*** Opening Exercise material ***
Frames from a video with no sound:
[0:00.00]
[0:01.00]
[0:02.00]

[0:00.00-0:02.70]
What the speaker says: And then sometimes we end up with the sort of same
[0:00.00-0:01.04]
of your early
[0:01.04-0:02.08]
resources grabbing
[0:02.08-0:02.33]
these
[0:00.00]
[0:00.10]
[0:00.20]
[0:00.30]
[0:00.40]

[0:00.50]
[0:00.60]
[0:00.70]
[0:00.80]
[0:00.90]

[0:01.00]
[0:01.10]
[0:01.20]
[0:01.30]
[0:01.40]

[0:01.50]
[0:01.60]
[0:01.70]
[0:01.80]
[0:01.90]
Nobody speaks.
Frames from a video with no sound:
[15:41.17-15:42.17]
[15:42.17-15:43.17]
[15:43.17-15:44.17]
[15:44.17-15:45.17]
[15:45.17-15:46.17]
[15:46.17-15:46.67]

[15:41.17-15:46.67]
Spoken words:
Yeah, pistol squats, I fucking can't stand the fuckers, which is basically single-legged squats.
*** Closing Exercise material ***
*** Opening Exercise material ***
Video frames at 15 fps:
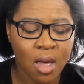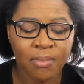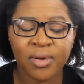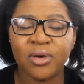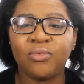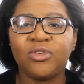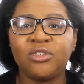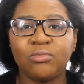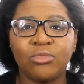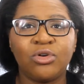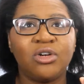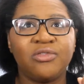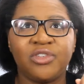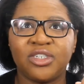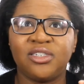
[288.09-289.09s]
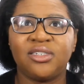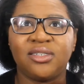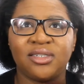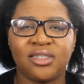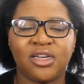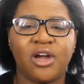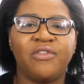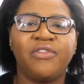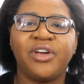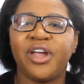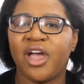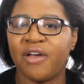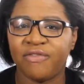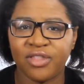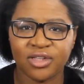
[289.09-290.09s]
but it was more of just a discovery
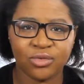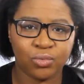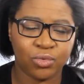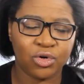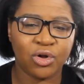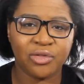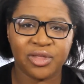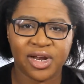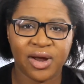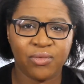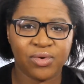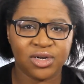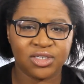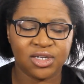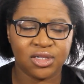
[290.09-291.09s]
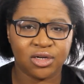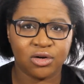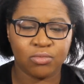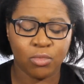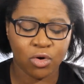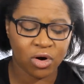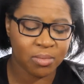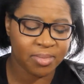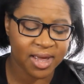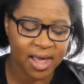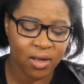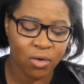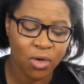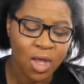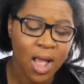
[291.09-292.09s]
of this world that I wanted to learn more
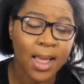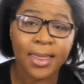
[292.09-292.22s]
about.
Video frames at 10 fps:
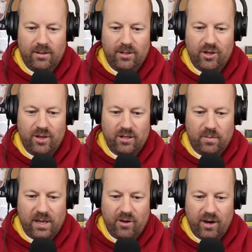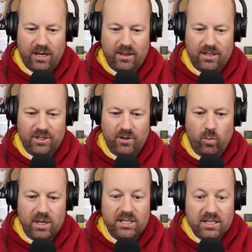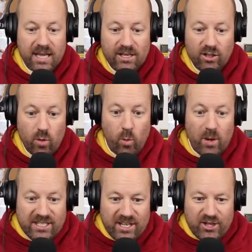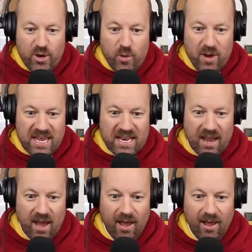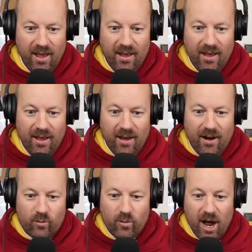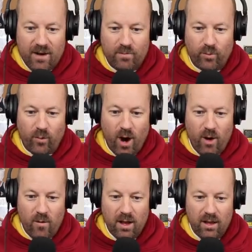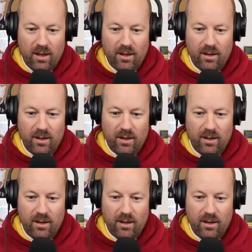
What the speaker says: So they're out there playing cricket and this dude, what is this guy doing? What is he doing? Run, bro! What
*** Closing Exercise material ***
*** Opening Exercise material ***
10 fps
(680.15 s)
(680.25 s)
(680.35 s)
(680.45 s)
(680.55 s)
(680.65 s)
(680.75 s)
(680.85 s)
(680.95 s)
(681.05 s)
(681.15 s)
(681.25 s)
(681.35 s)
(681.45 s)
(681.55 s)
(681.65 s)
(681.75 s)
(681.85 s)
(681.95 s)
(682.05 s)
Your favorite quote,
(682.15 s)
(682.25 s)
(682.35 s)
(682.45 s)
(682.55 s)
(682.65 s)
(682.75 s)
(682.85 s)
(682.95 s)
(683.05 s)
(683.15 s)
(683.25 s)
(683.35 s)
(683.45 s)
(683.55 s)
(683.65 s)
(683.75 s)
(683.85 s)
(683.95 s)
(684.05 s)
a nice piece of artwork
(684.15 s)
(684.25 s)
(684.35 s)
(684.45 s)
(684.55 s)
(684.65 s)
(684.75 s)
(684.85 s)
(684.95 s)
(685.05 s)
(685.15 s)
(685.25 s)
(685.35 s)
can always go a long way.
*** Closing Exercise material ***
### [Task objective]
Among the entries, copy every line containing the word "says".

### [Solution for this task]
What the speaker says: And then sometimes we end up with the sort of same
What the speaker says: So they're out there playing cricket and this dude, what is this guy doing? What is he doing? Run, bro! What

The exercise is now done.